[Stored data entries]
* * *
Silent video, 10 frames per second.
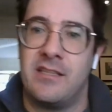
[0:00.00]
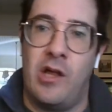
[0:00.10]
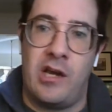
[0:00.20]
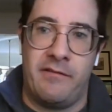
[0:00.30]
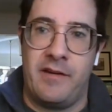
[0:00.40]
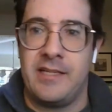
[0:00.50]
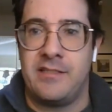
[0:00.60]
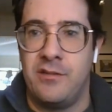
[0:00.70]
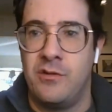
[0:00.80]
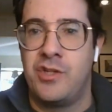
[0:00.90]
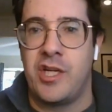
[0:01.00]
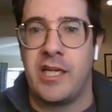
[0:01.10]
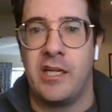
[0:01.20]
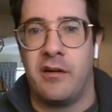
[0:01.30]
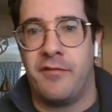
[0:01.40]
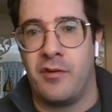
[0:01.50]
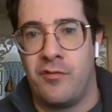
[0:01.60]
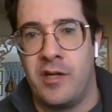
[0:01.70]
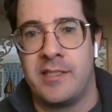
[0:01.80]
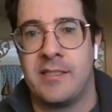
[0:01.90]
as a lot of guys do, shaking off the
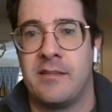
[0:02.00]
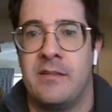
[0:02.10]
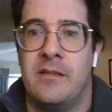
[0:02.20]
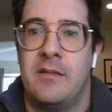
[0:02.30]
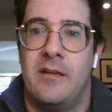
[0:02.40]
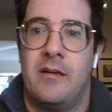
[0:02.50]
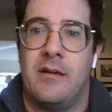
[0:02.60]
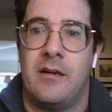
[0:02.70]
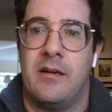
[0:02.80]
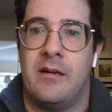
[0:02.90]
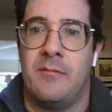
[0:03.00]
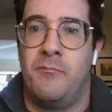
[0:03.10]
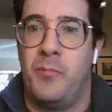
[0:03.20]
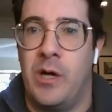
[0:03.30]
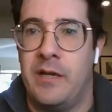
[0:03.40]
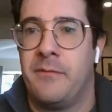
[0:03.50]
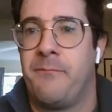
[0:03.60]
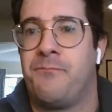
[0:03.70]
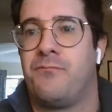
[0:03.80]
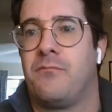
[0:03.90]
rust. But
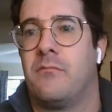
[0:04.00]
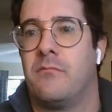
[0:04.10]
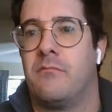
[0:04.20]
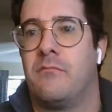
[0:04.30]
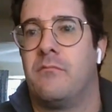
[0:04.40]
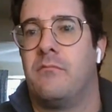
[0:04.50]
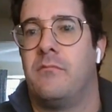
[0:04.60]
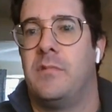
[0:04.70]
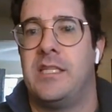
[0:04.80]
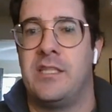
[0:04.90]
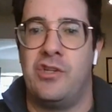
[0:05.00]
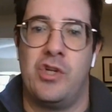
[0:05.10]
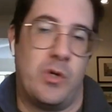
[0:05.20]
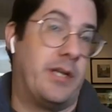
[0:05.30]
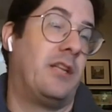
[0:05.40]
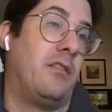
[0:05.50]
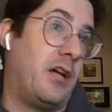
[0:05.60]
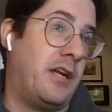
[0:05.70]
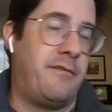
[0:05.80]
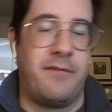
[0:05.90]
he's enjoying
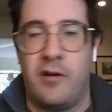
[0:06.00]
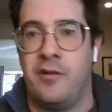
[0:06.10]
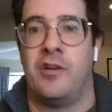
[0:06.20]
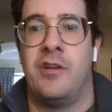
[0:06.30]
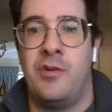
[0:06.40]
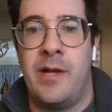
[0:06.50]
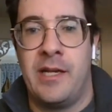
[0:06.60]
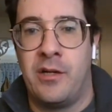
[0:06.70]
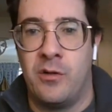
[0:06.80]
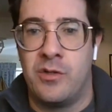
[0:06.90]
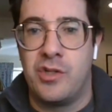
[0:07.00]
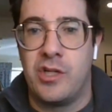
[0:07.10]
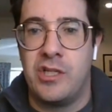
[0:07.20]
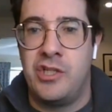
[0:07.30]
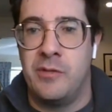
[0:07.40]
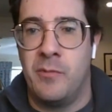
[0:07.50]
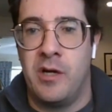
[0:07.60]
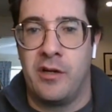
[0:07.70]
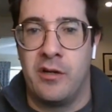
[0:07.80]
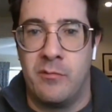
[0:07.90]
life under new head coach Jim
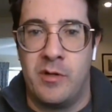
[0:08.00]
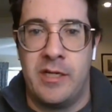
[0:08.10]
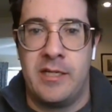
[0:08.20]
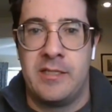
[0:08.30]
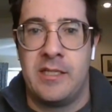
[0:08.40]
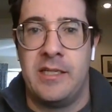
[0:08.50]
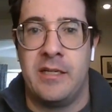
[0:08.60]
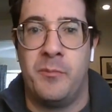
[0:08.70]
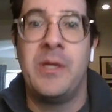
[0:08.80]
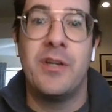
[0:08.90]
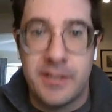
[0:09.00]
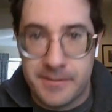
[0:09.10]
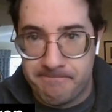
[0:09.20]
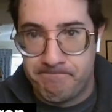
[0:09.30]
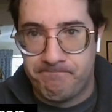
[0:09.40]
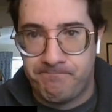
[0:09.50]
Montgomery, it appears.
* * *
What to work on: One exact copy of the data, no pictures: write it out line for line.

Answer section:
Silent video, 10 frames per second.
[0:00.00]
[0:00.10]
[0:00.20]
[0:00.30]
[0:00.40]
[0:00.50]
[0:00.60]
[0:00.70]
[0:00.80]
[0:00.90]
[0:01.00]
[0:01.10]
[0:01.20]
[0:01.30]
[0:01.40]
[0:01.50]
[0:01.60]
[0:01.70]
[0:01.80]
[0:01.90]
as a lot of guys do, shaking off the
[0:02.00]
[0:02.10]
[0:02.20]
[0:02.30]
[0:02.40]
[0:02.50]
[0:02.60]
[0:02.70]
[0:02.80]
[0:02.90]
[0:03.00]
[0:03.10]
[0:03.20]
[0:03.30]
[0:03.40]
[0:03.50]
[0:03.60]
[0:03.70]
[0:03.80]
[0:03.90]
rust. But
[0:04.00]
[0:04.10]
[0:04.20]
[0:04.30]
[0:04.40]
[0:04.50]
[0:04.60]
[0:04.70]
[0:04.80]
[0:04.90]
[0:05.00]
[0:05.10]
[0:05.20]
[0:05.30]
[0:05.40]
[0:05.50]
[0:05.60]
[0:05.70]
[0:05.80]
[0:05.90]
he's enjoying
[0:06.00]
[0:06.10]
[0:06.20]
[0:06.30]
[0:06.40]
[0:06.50]
[0:06.60]
[0:06.70]
[0:06.80]
[0:06.90]
[0:07.00]
[0:07.10]
[0:07.20]
[0:07.30]
[0:07.40]
[0:07.50]
[0:07.60]
[0:07.70]
[0:07.80]
[0:07.90]
life under new head coach Jim
[0:08.00]
[0:08.10]
[0:08.20]
[0:08.30]
[0:08.40]
[0:08.50]
[0:08.60]
[0:08.70]
[0:08.80]
[0:08.90]
[0:09.00]
[0:09.10]
[0:09.20]
[0:09.30]
[0:09.40]
[0:09.50]
Montgomery, it appears.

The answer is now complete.